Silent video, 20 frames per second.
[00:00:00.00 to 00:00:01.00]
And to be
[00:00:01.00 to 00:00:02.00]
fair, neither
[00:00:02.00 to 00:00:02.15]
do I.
■ ■ ■ ■
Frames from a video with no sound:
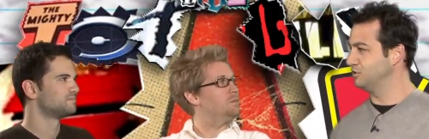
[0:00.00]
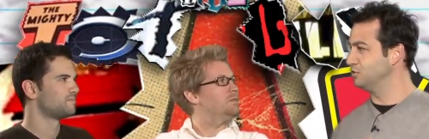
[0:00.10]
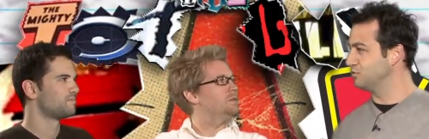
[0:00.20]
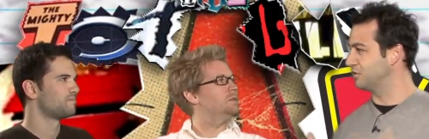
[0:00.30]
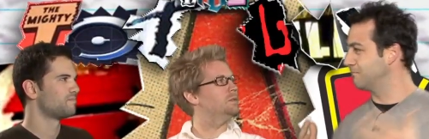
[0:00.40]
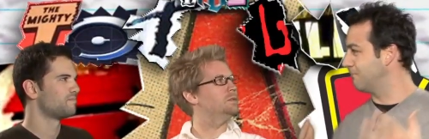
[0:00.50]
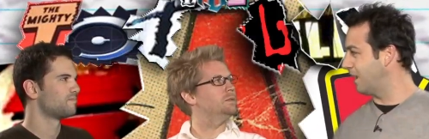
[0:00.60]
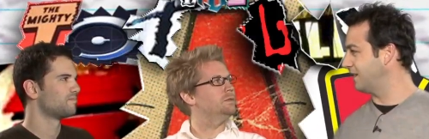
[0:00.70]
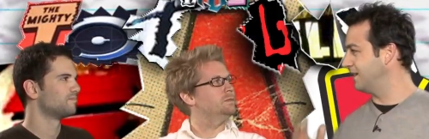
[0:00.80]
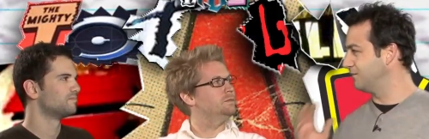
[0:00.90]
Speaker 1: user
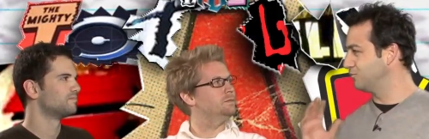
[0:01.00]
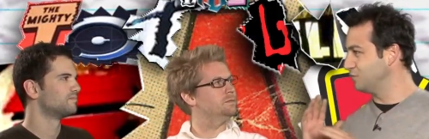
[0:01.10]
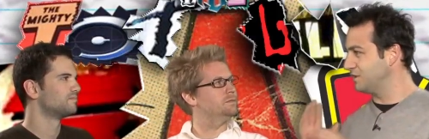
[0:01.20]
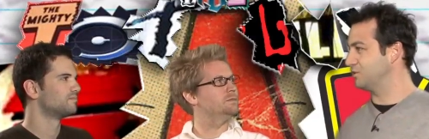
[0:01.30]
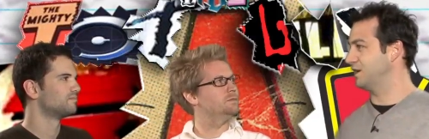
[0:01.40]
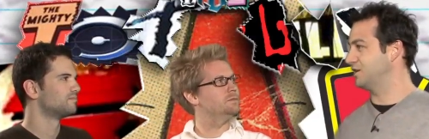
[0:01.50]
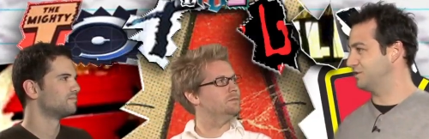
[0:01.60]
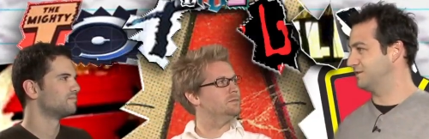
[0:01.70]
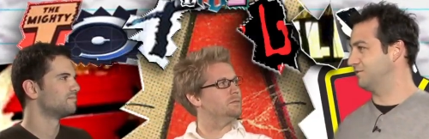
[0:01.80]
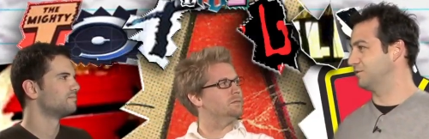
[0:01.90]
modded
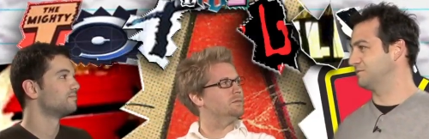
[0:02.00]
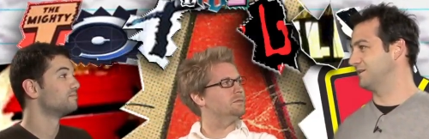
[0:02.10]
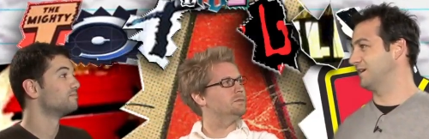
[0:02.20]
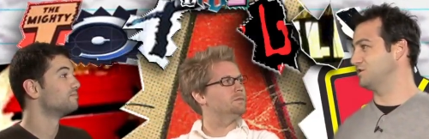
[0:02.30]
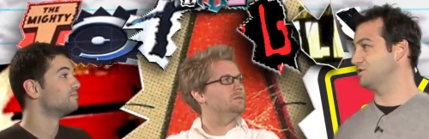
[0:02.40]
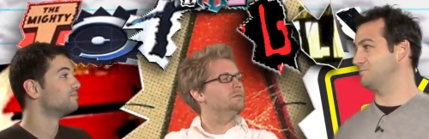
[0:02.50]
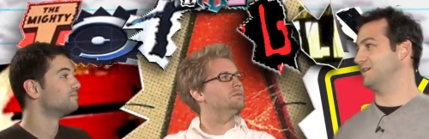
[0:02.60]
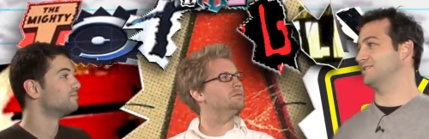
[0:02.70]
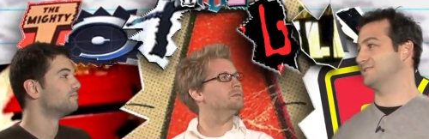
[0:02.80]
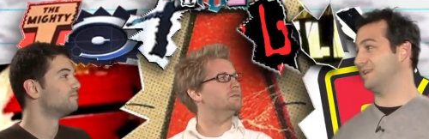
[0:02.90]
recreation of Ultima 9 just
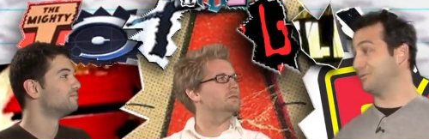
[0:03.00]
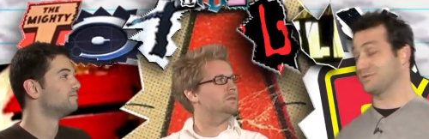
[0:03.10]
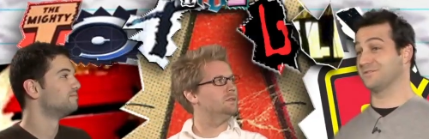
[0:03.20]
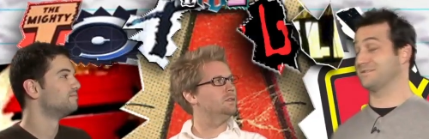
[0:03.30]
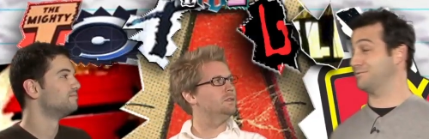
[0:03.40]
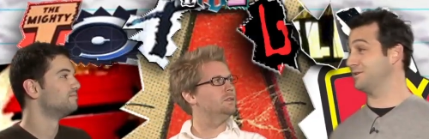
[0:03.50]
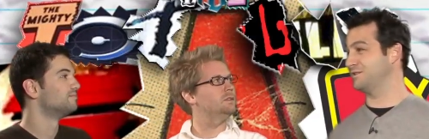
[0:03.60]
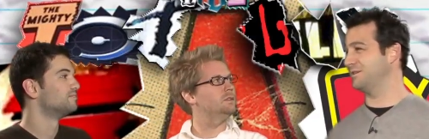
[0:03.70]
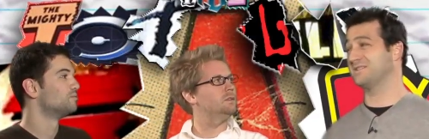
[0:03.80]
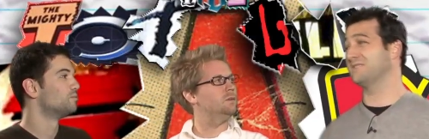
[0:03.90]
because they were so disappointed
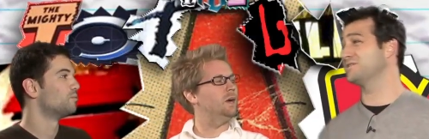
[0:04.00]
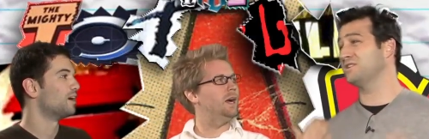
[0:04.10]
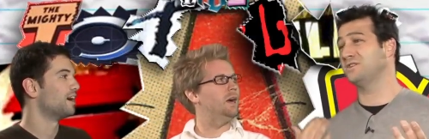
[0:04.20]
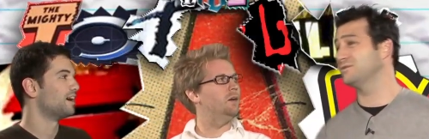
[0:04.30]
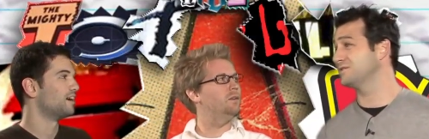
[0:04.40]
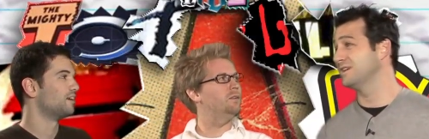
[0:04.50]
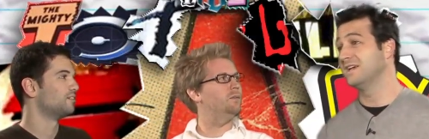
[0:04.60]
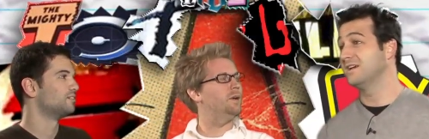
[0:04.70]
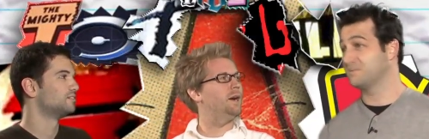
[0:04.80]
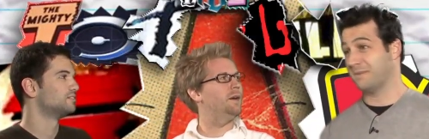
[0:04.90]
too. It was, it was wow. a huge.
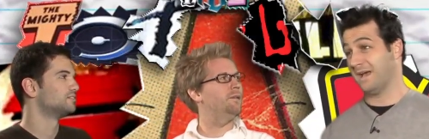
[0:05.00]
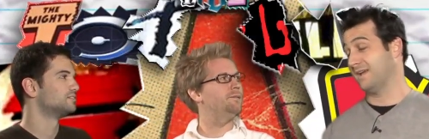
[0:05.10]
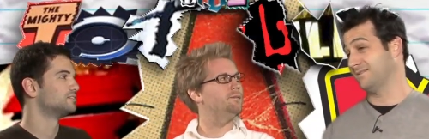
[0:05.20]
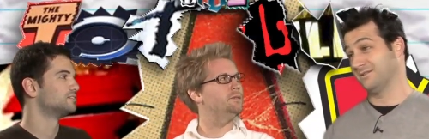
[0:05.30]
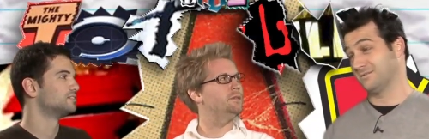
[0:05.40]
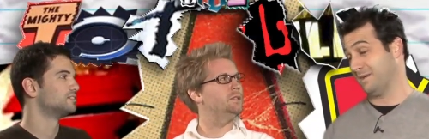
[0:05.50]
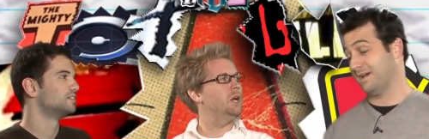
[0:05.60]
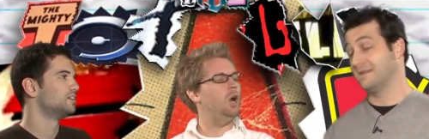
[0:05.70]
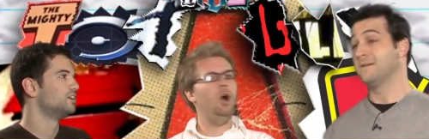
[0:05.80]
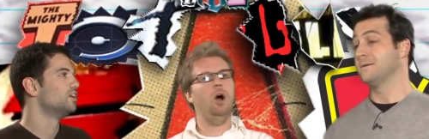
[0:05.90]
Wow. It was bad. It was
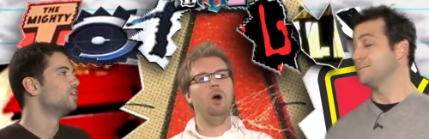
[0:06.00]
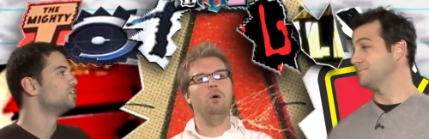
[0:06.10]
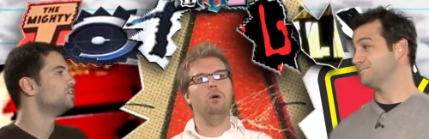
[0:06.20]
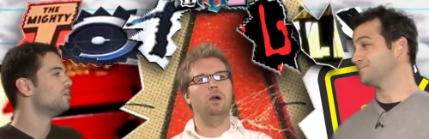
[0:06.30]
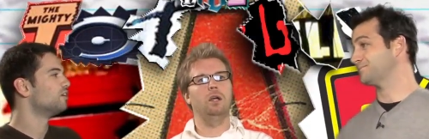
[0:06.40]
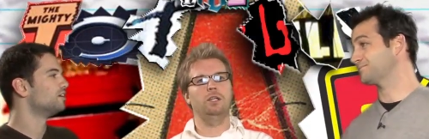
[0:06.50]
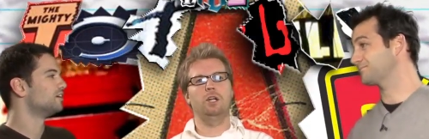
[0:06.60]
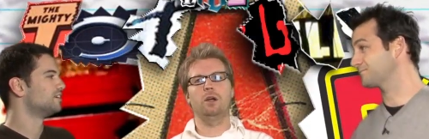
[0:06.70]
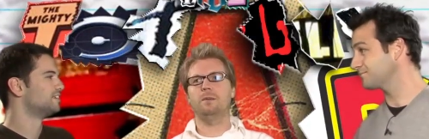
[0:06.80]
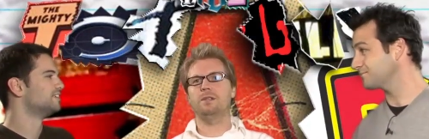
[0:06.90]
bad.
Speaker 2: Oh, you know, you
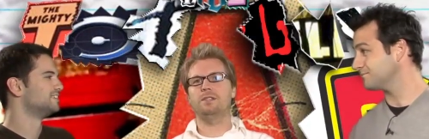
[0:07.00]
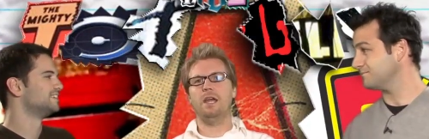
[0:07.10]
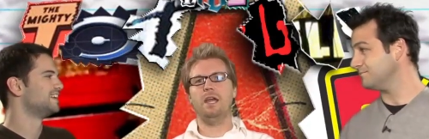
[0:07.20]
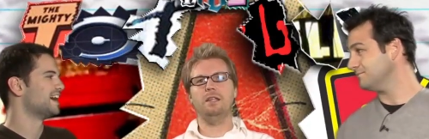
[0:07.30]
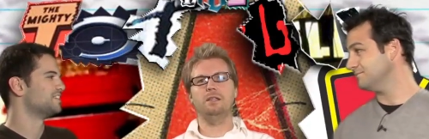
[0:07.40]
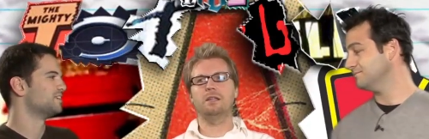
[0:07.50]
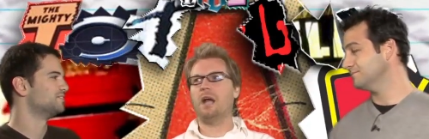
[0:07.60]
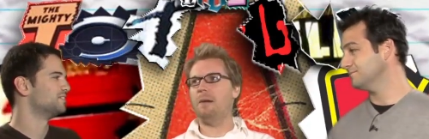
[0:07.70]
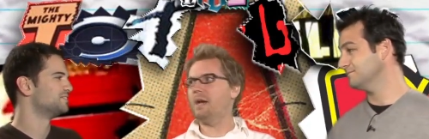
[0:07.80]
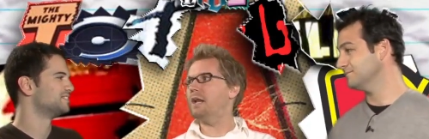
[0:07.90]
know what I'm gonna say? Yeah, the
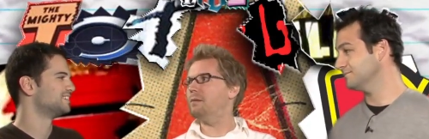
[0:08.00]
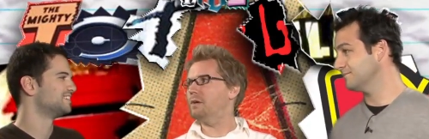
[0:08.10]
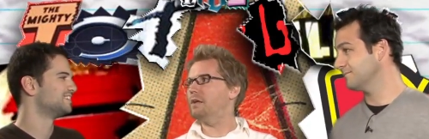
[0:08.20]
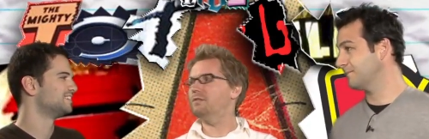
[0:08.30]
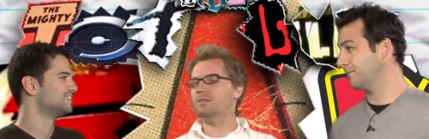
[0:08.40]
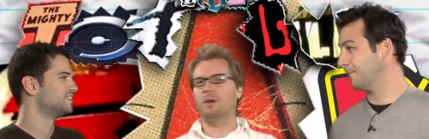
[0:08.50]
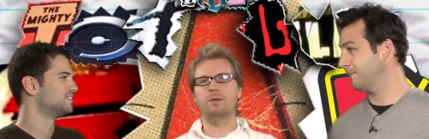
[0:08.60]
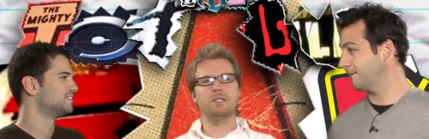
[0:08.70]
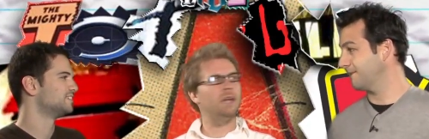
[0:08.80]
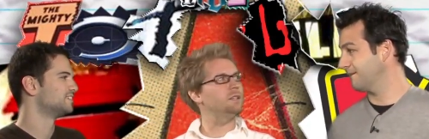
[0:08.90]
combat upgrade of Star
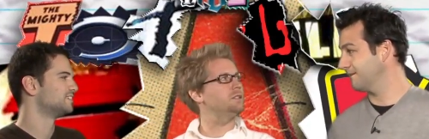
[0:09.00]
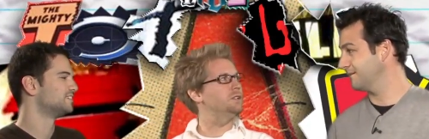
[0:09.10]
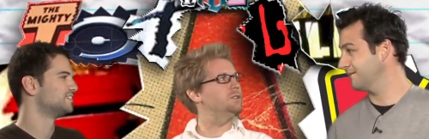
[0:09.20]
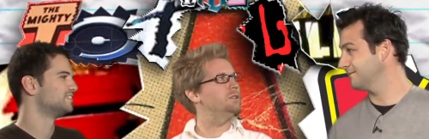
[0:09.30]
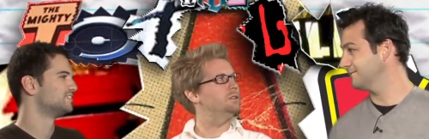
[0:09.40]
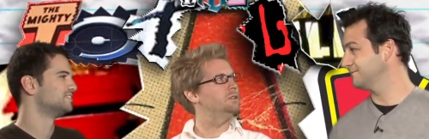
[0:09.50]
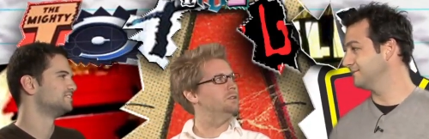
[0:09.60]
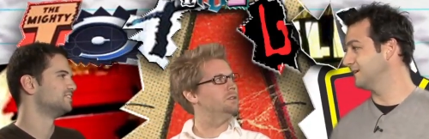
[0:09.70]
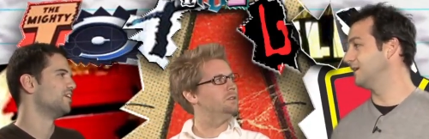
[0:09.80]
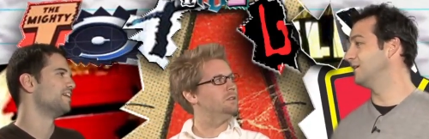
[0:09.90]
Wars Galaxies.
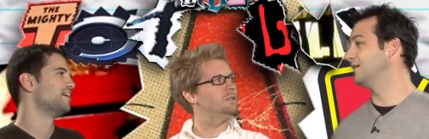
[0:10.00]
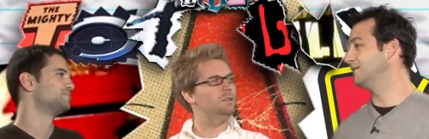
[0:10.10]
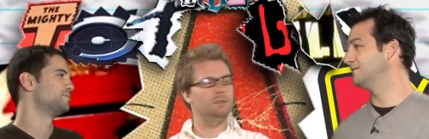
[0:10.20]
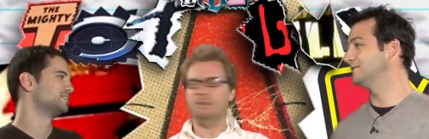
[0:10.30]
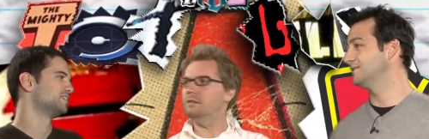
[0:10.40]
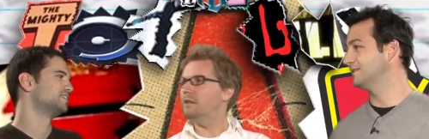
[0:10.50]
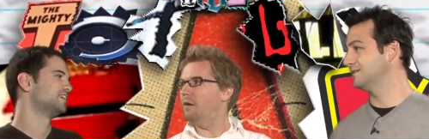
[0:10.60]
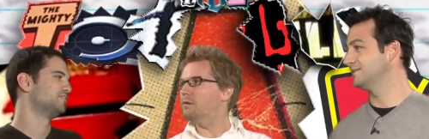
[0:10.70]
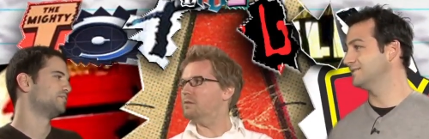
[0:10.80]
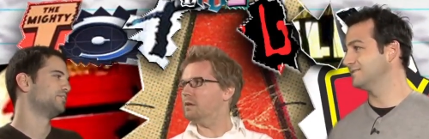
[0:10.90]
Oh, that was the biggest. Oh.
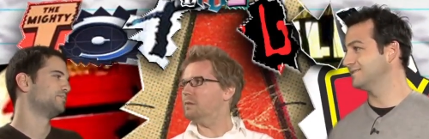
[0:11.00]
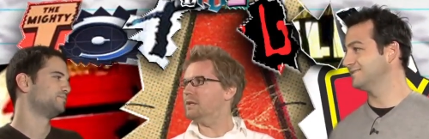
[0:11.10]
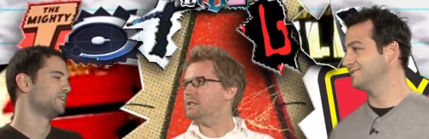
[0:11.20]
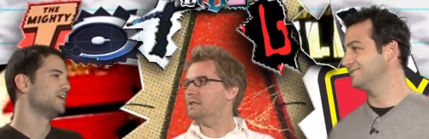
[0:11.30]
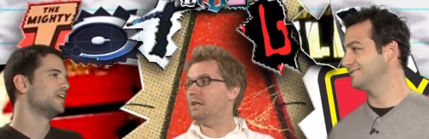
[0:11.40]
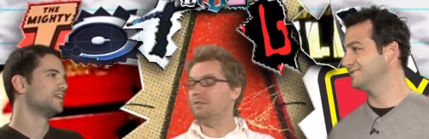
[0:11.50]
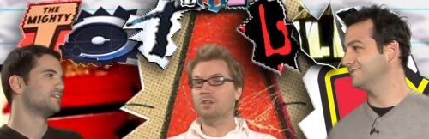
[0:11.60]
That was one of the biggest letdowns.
■ ■ ■ ■
→ **Your assignment**
Return the lines of the records that include the string "video".

→ **Answer to the exercise**
Silent video, 20 frames per second.
Frames from a video with no sound:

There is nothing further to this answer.